The Cloud is always Hybrid

Contributed by: Federico Simonetti

And how current IT practices are reducing its security

Synopsis

The Cloud and, generally speaking, all IT environments are always inherently Hybrid. Resources and workloads in public and private cloud environments need to interoperate with on-premise information and legacy systems. Moving literally everything to the (public/private) Cloud only widens the attack surface, particularly when it comes to certain critical information like identities, encryption keys and digital certificates, and highly sensitive files and databases. To enable interoperation, companies are carelessly deploying more and more VPNs, often without considering the security implications. The time has come for a radically new approach to Hybrid Cloud Security, a strategy that enables Hybrid interoperation while filling the security gaps left open by VPNs.

Why certain data should never be “handed off”

The gist of it is: sensitive information should never be replicated/synchronized to a shared location operated by a third party (like a Cloud service provider) to avoid losing control over its defense strategies.

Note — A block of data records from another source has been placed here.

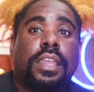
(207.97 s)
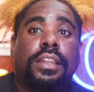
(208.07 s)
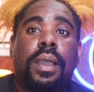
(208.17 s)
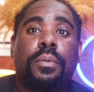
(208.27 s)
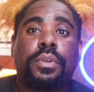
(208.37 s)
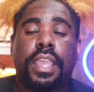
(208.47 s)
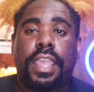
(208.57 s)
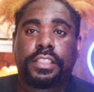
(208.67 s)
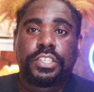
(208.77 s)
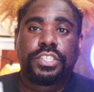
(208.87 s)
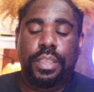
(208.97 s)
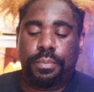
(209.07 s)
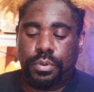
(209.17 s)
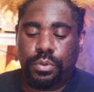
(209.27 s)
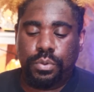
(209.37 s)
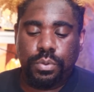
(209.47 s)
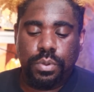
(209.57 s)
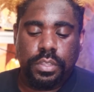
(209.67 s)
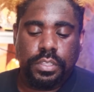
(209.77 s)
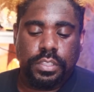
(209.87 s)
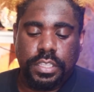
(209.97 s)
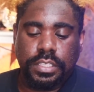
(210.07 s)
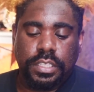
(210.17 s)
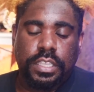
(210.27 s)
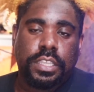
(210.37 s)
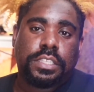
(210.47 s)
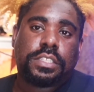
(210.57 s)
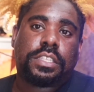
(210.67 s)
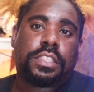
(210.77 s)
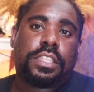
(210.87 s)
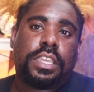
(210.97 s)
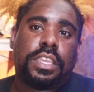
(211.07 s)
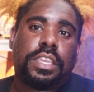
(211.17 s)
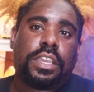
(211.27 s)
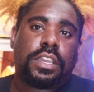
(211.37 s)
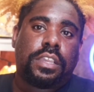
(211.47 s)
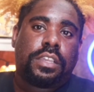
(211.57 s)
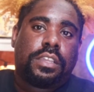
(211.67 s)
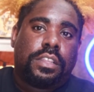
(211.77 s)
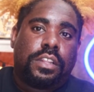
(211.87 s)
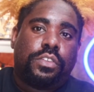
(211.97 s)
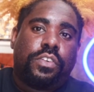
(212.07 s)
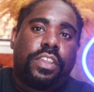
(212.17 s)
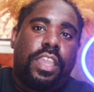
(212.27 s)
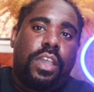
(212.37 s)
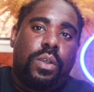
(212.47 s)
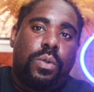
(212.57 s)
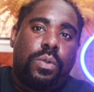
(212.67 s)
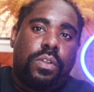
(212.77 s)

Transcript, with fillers: And now I'm going to add the shampoo. This is the L'Oreal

When it comes to an identity database or a key vault, for example, the consequences of losing such control can be devastating. Imagine a clever hacker acquiring your entire identity database and all your digital certificates by performing a successful attack onto your Cloud-based IAM/SSO systems. This is happening, and countless reports of such break-ins can be found online, and have been reported by these IAM/SSO companies themselves. Any IAM and SSO system that involves a copy/replica of your identity database (namely your Active Directory) can be subject to this kind of attack.

So, it’s never a good idea to copy/replicate your most sensitive information to some Cloud-based service. Yet, there’s a business advantage in making such information “usable” from anywhere. But how to keep such data on-premise and make it “usable” while keeping it totally safe and unreachable at the same time? Please, read on…

VPNs are a good thing, but…

In most cases, VPNs are the perfect solution to allow remote nodes to access on-premise resources, particularly when interoperation with such resources requires two pieces of software to communicate over IP (TCP, UDP, …).

Because they are relatively easy to set up, their number can grow very quickly in a corporate environment, and rapidly become an IT management nightmare, if not handled properly.

Furthermore, because of their very nature and purpose (allowing IP communication between nodes physically connected to distinct networks) malware in general, and ransomware in particular, have quickly learned to take advantage of VPNs to infect entire networks from a single infected node allowed to connect. This is happening despite VPN vendors desperately trying to claim that VPNs can protect against such threats. The truth is that, once an infected computer is allowed to connect via VPN to a subnet of a corporate network, and has SMB/CIFS/LDAP (or any other type of operational) access to shared data and services in that same subnet, malware and ransomware can and will spread.

Effective backup and disaster recovery practices can corner the issue when the affected information is just a set of unstructured data (files and folders), but the challenge becomes a lot harder when the affected information is the corporate identity database, or the company’s encryption key/certificate vault, or a structured data repository. In such cases there is a need for something specifically designed to reduce the attack surface, something that – unlike a VPN – doesn’t allow generic IP traffic to reach the nodes where the sensitive information is stored.

A radically new approach, from a logical standpoint, is needed

Copying/replicating the sensitive data/service outside of your protected network perimeter is not a good idea, and allowing inbound traffic through the firewall to reach/use such information or service is an even worse one. Then how do we make an on-premise information or service available to users outside the protected network without incurring in any of the above-mentioned risks?

The only way is to design a communication channel that has the following characteristics:

  • * Communication channels should be established outbound to avoid inbound NAT/port-forwarding rules on the firewall
  • * Should feature two layers of strong encryption, and mutual digital signature verification should also be performed twice (once per layer) using different algorithms, featuring perfect forward secrecy key exchange mechanisms
  • * Unlike what happens with VPNs, the two endpoints should not be allowed to transfer generic IP traffic, but only a strict purpose-built, command-less, passive protocol, designed to accomplish a single narrow task

If properly designed, such communication strategy would not only greatly increase the overall security, but also enable the use of on-premise resources and services without moving them, and without requiring any network equipment reconfiguration.